What you have to do:
Would you please give every entry again exactly, without the pictures?

====== Data to use ======

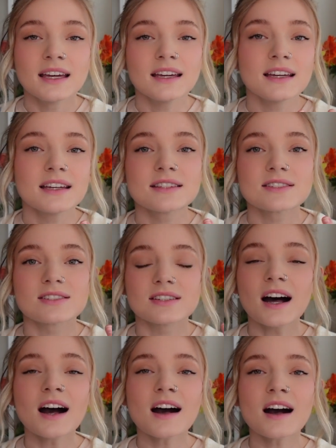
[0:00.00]
it's
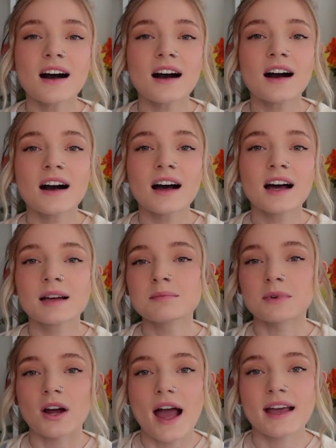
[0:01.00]
time,
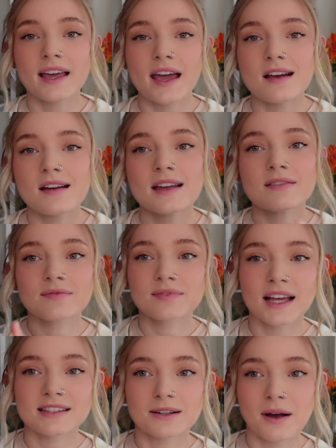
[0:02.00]
Mariah Carey.
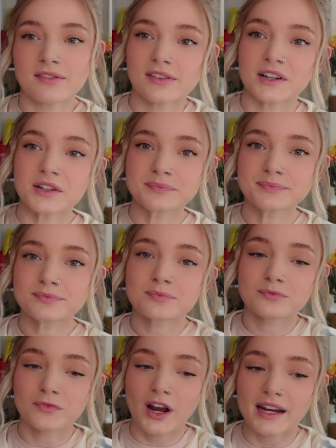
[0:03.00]
That's how I feel
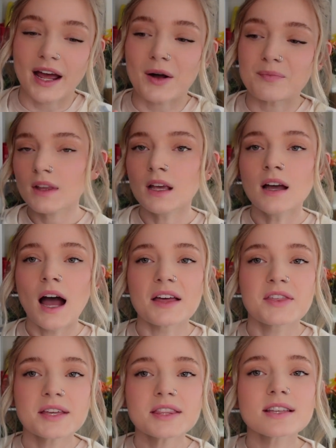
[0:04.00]
right now. I
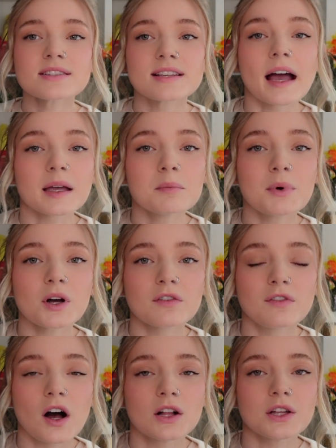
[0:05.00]
think the second book
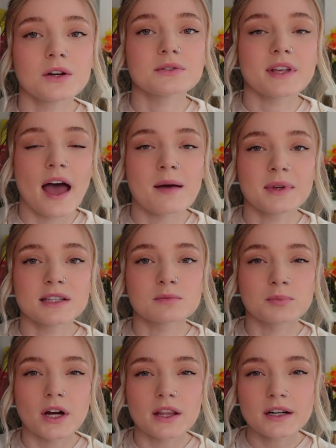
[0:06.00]
follows Emmy's
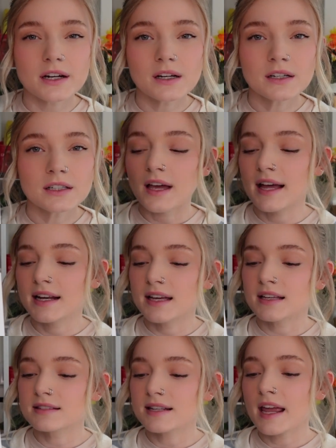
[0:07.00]
brother, and
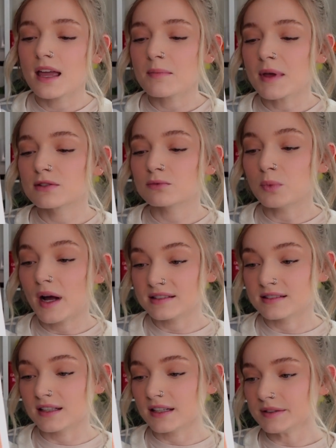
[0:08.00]
his name is
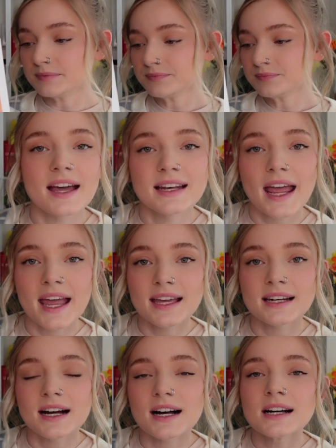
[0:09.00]
Weston and
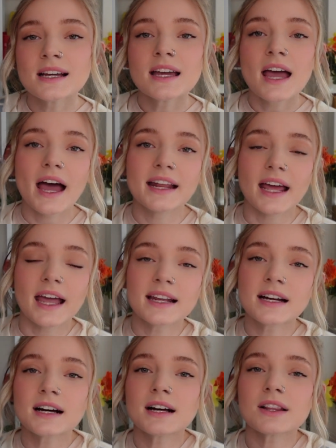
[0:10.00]
Ada. And
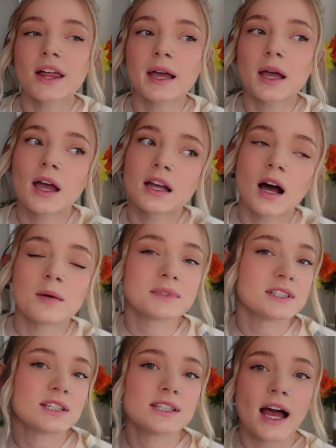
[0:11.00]
Ada like comes
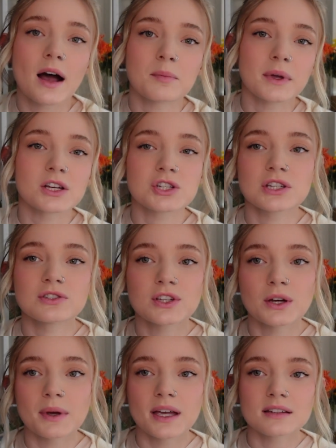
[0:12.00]
into town because she's
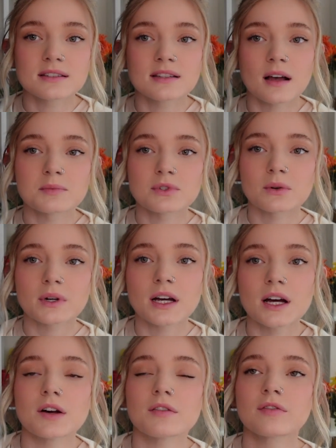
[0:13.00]
doing some sort
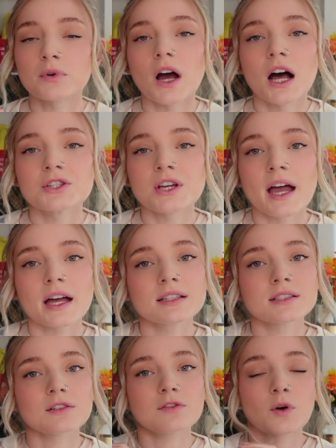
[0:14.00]
of
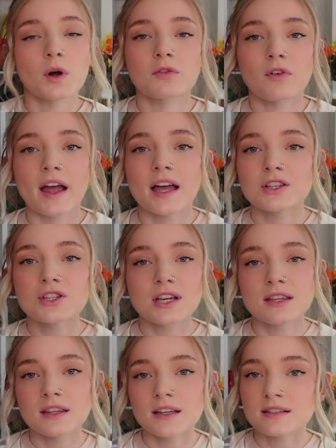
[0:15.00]
project for a ranch
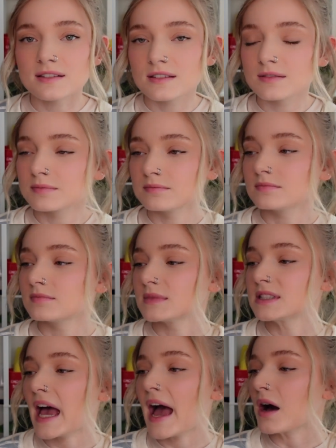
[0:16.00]
in this
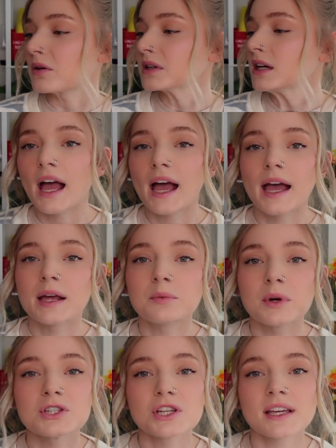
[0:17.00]
town. And
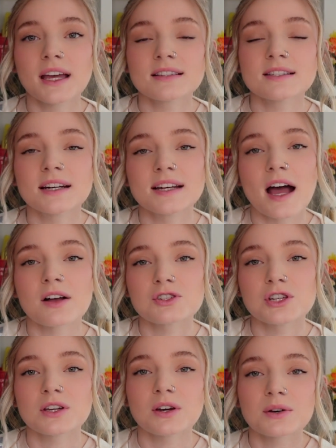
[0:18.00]
when she gets into town,
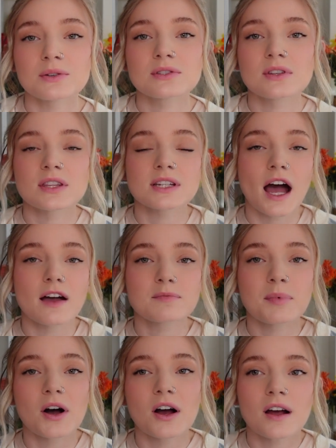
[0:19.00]
she goes to the
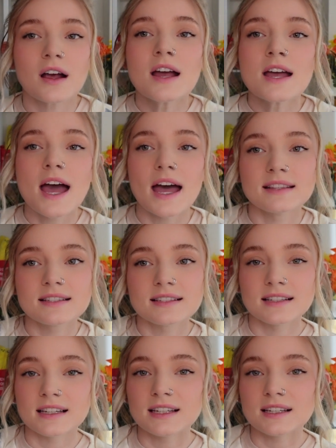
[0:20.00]
dive bar and
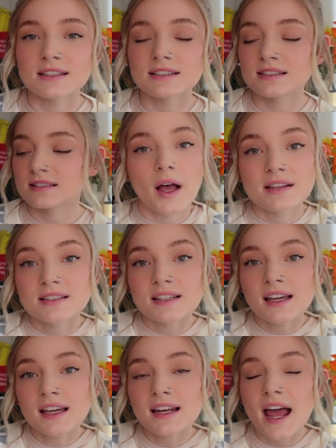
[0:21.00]
sees
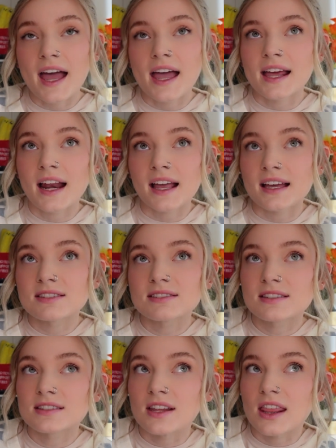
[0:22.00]
Weston and I
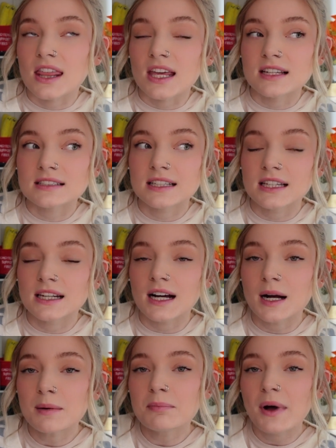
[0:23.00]
guess things heat
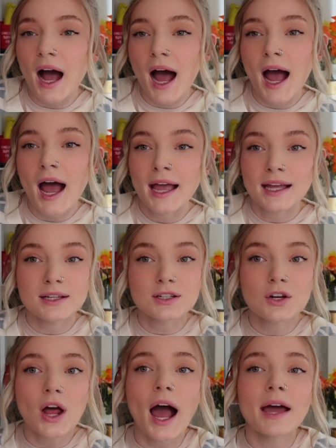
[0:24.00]
up. I
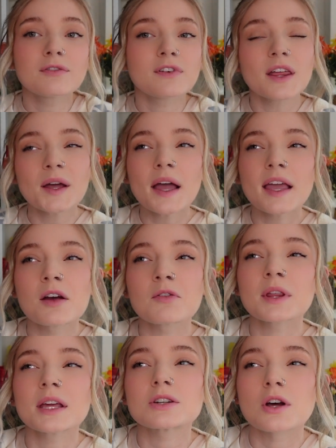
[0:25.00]
I feel like I can't
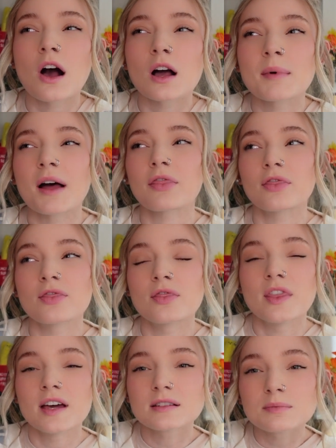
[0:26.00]
really talk about
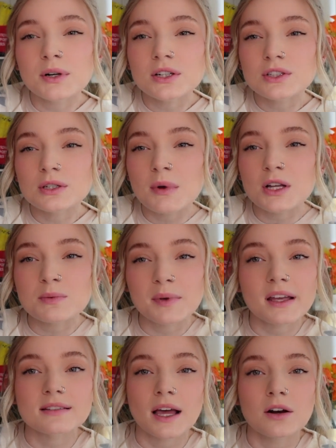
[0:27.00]
this book too much
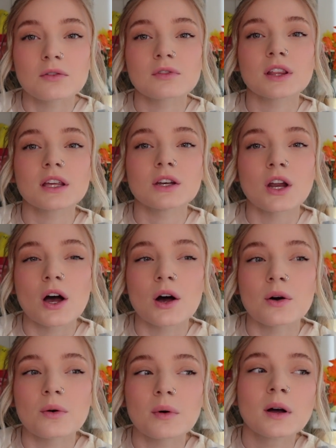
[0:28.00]
because I don't really
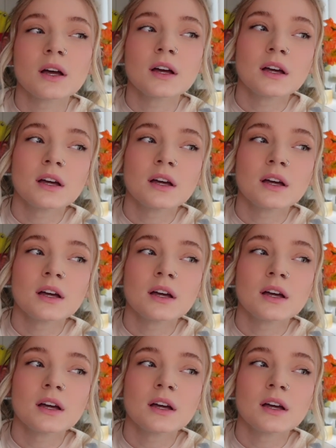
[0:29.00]
know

======

Answer for this exercise:
[0:00.00]
it's
[0:01.00]
time,
[0:02.00]
Mariah Carey.
[0:03.00]
That's how I feel
[0:04.00]
right now. I
[0:05.00]
think the second book
[0:06.00]
follows Emmy's
[0:07.00]
brother, and
[0:08.00]
his name is
[0:09.00]
Weston and
[0:10.00]
Ada. And
[0:11.00]
Ada like comes
[0:12.00]
into town because she's
[0:13.00]
doing some sort
[0:14.00]
of
[0:15.00]
project for a ranch
[0:16.00]
in this
[0:17.00]
town. And
[0:18.00]
when she gets into town,
[0:19.00]
she goes to the
[0:20.00]
dive bar and
[0:21.00]
sees
[0:22.00]
Weston and I
[0:23.00]
guess things heat
[0:24.00]
up. I
[0:25.00]
I feel like I can't
[0:26.00]
really talk about
[0:27.00]
this book too much
[0:28.00]
because I don't really
[0:29.00]
know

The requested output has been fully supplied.